Stored data entries:

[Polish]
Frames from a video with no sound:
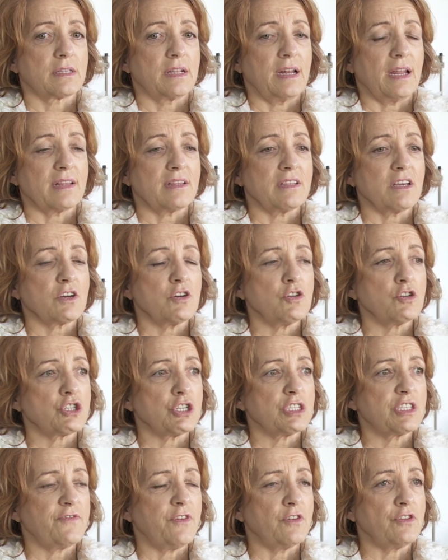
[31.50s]
dlatego,
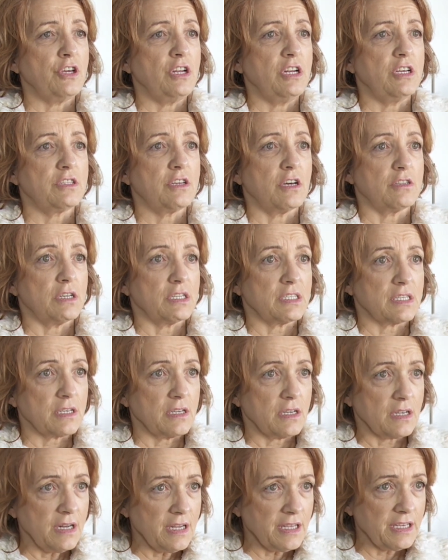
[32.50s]
że dzwonili do nas
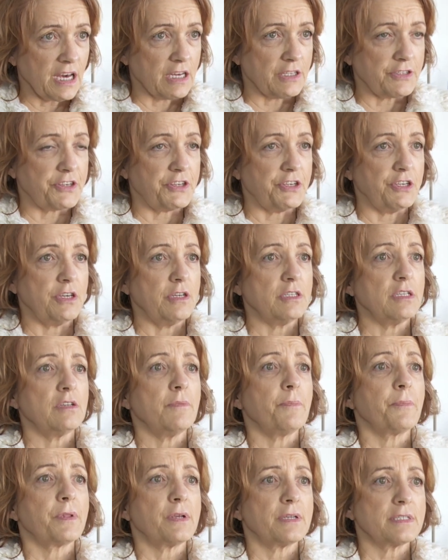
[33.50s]
klienci
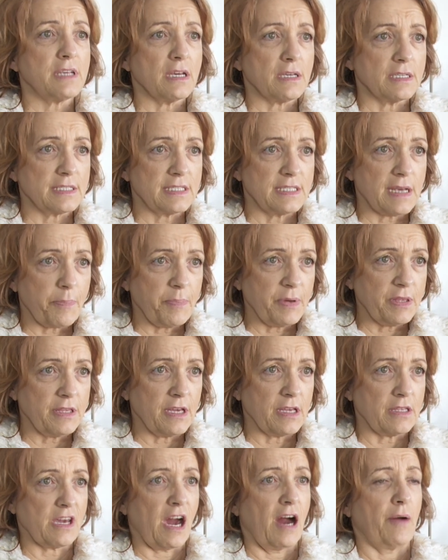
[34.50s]
z
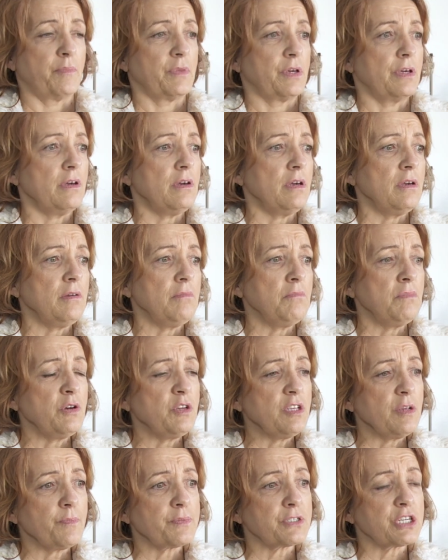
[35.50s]
zapytaniami
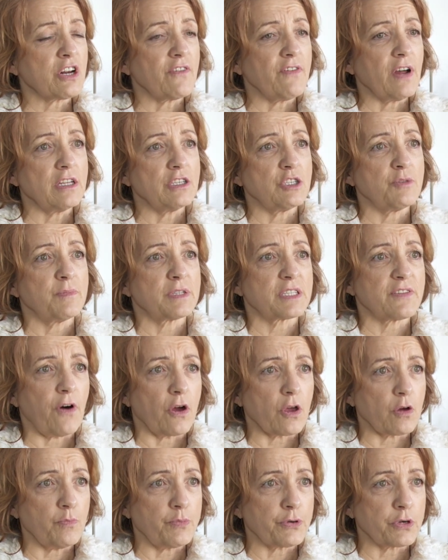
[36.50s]
my przerwaliśmy
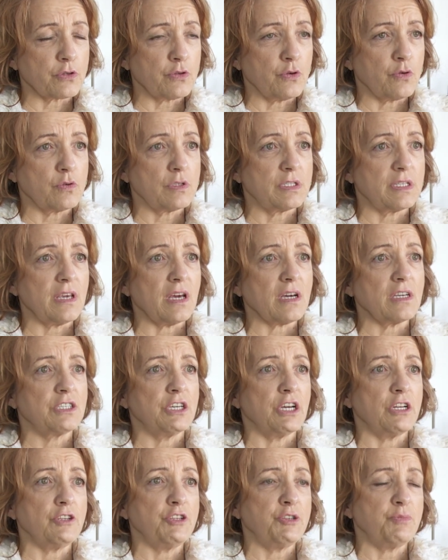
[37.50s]
swoją produkcję,
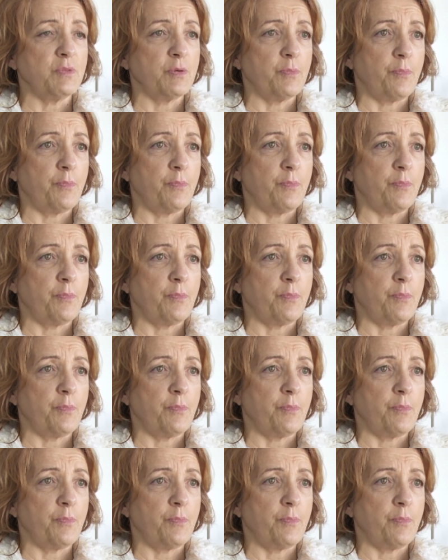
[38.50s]
chcieliśmy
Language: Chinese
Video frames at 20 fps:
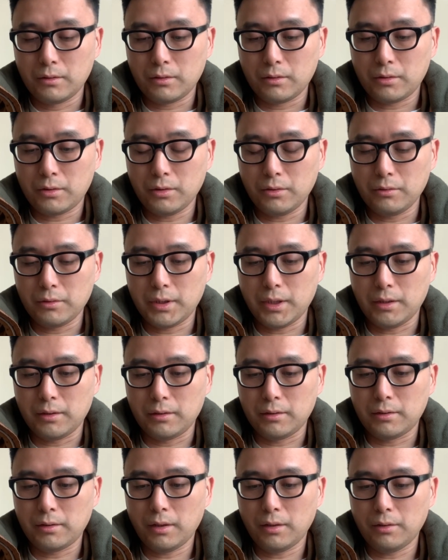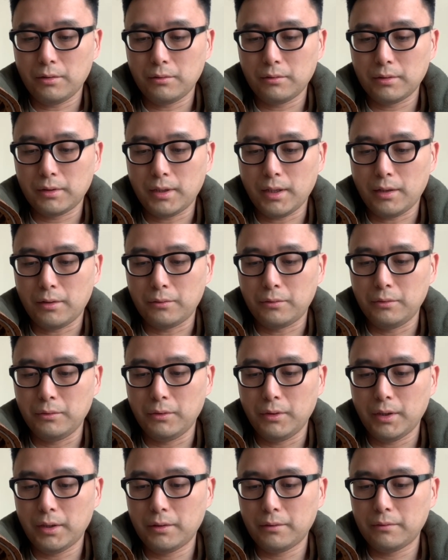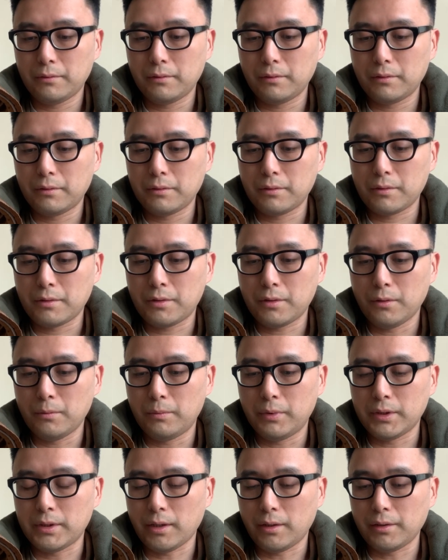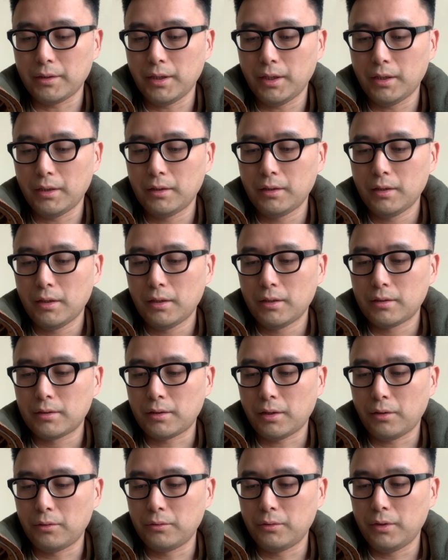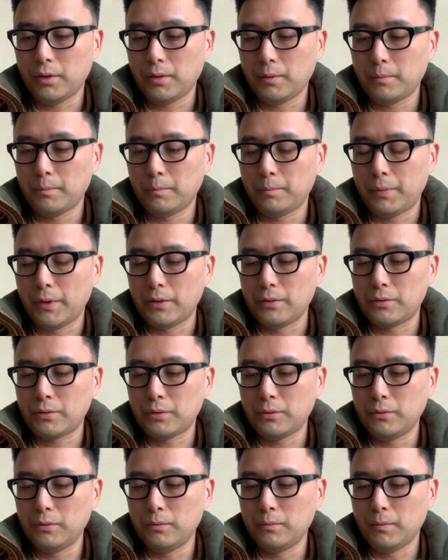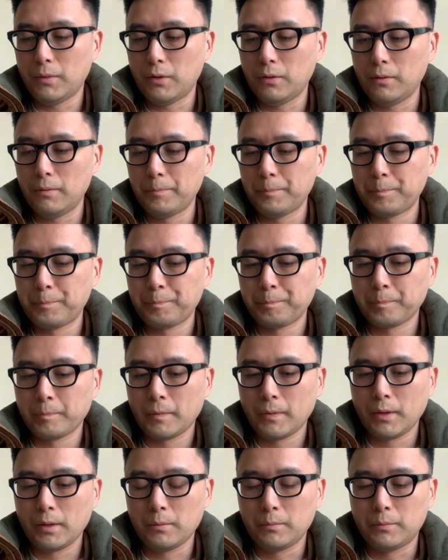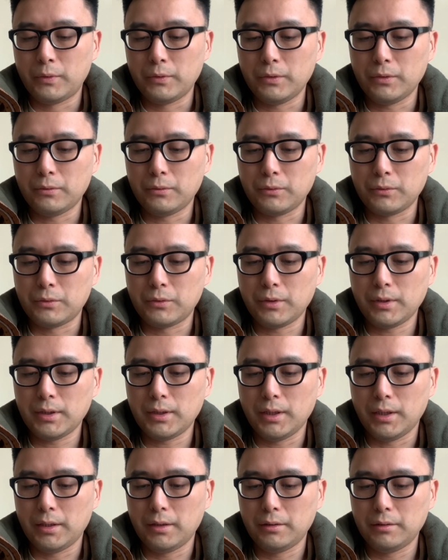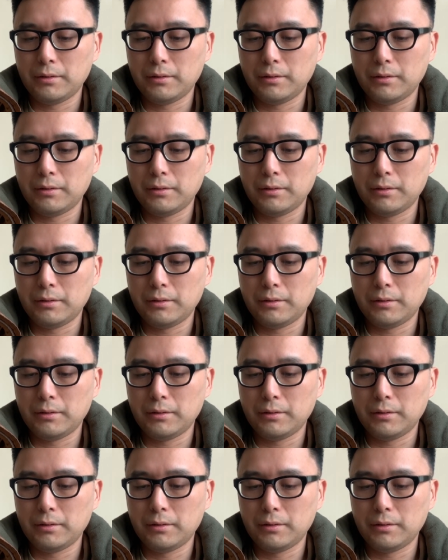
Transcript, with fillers: 寿见操，大呼曰：“寿不降也。”操曰：“本初无谋，不用君言，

Task brief:
Each line that contains the string "with" counts once; report how many such lines the entries have, giving only the number.

Output of the exercise:
2